Question

Three equal masses of m kg each are fixed at the vertices of an equilateral triangle ABC.
a. What is the force acting on a mass $2$m placed at the centroid G of the triangle?
b. What is the force if the mass at the vertex A is doubled? Take AG$=$BG$=$CG$=1$m.

Answer 1

From Figure, the gravitational force on mass $2m$ at G due to mass at A is
$F_1=G\frac{m\times 2m}{1^2}=2G{m}^2$ along GA
Gravitational force on mass $2$m at G due to mass at B is
$F_2=G\frac{m\times 2m}{1^2}=2G{m}^2$ along BG
Gravitational force on mass $2m$ at G due to mass at C is $F_3=G\frac{m\times 2m}{1^2}=2G{m}^2$ along GC
Draw DE parallel to BC passing through point G. Then $\angle$EGC$={30}^o=\angle$DGB.
Resolving $\overrightarrow{F_2}$ and $\overrightarrow{F_3}$ into two rectangular components, we have
$F_2\cos {30}^o$ along GD and $F_2\sin {30}^o$ along GH
$F_3\cos {30}^o$ along GE and $F_2\sin {30}^o$ along GH
Here, $F_2\cos {30}^o$ and $F_3\sin {30}^o$ are equal in magnitude and acting in opposite directions, and cancel out each other.
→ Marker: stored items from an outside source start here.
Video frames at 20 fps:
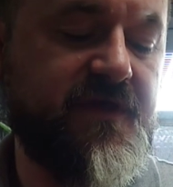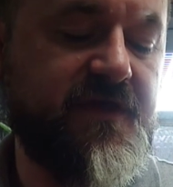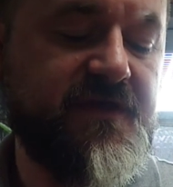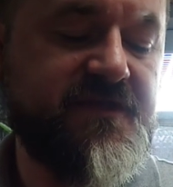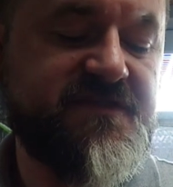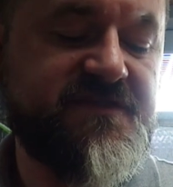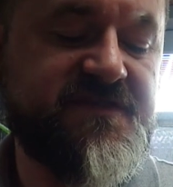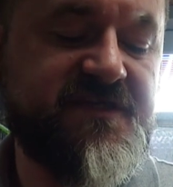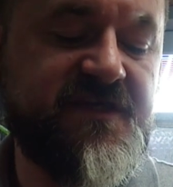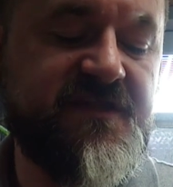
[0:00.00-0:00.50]

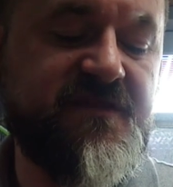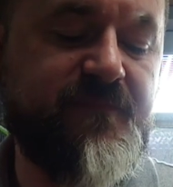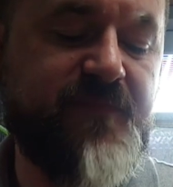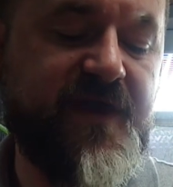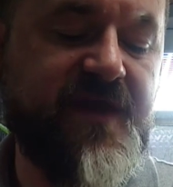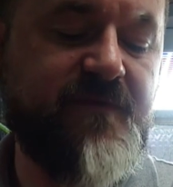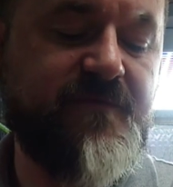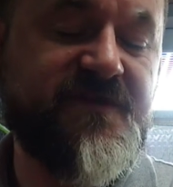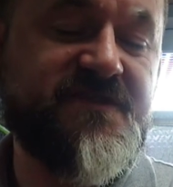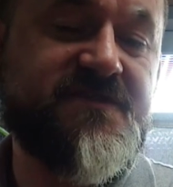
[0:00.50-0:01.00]
see the
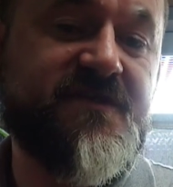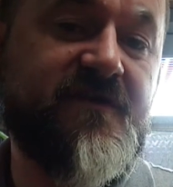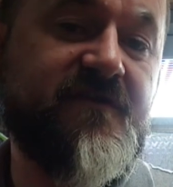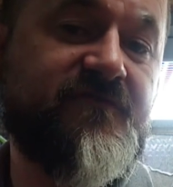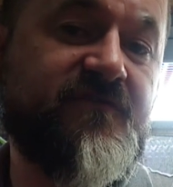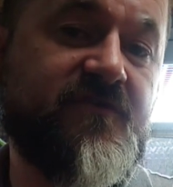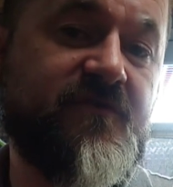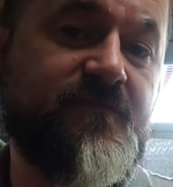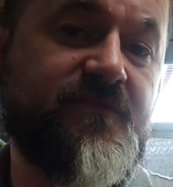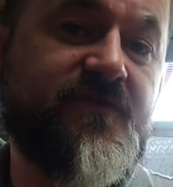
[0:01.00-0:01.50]
babies that have
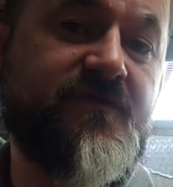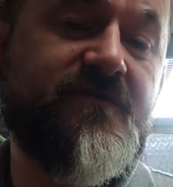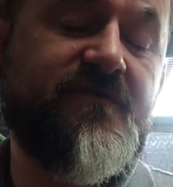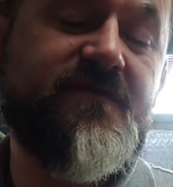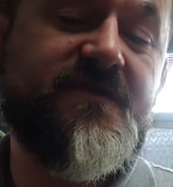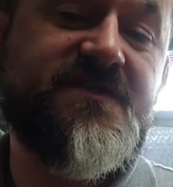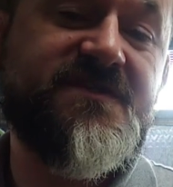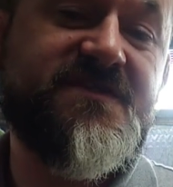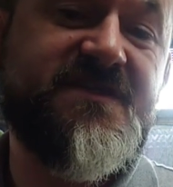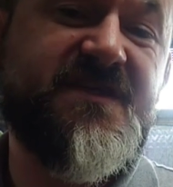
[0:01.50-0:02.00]
come through
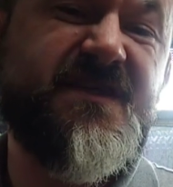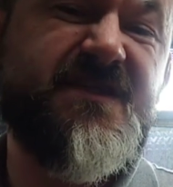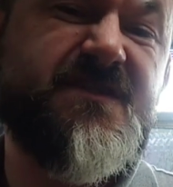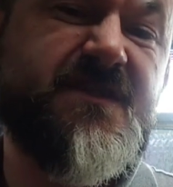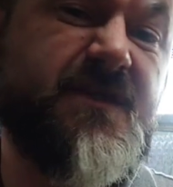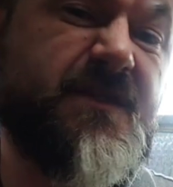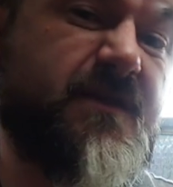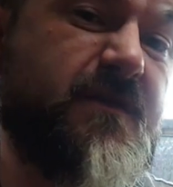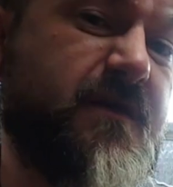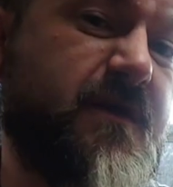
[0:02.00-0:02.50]
this
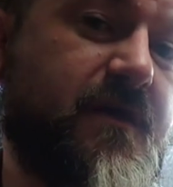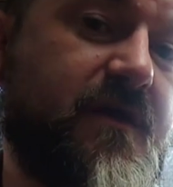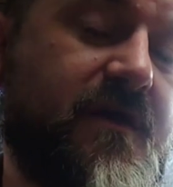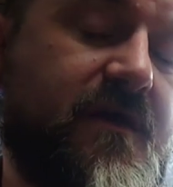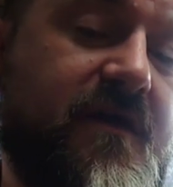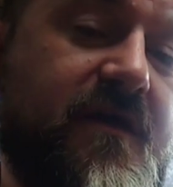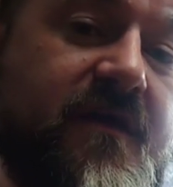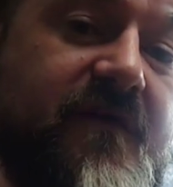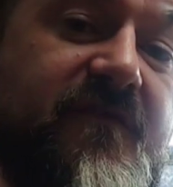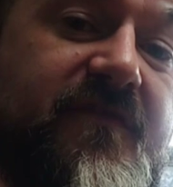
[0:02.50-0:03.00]
season
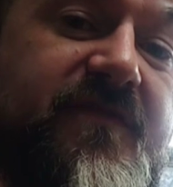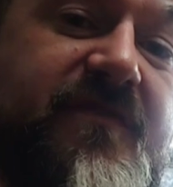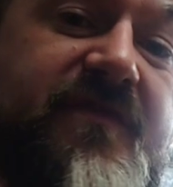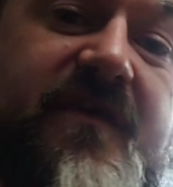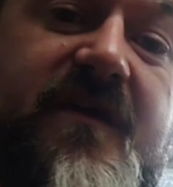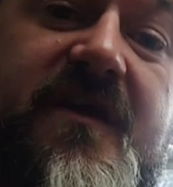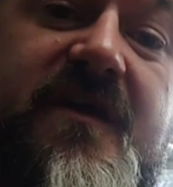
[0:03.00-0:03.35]
at 30,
The resultant force on mass $2m$ at G is
$F_1-(F_2\sin {30}^o+F_3\sin {30}^o)$
$=2G{m}^2-(2G{m}^2\times \frac{1}{2}+2G{m}^2\times \frac{1}{2})$
$=0$
b. When mass at A is $2$m, then gravitational force on mass $2m$ at G due to mass $2m$ at A is
$F_1^{\prime }=G\frac{2m\times 2m}{1^2}=4G{m}^2$ along GA
The resultant force on mass $2m$ at G due to masses at A, B and C is
$F_1=(F_2\sin {30}^o+F_3\sin {30}^o)$
$=4G{m}^2-(2G{m}^2\times \frac{1}{2}+2G{m}^2\times \frac{1}{2})$
$=2G{m}^2$ along GA.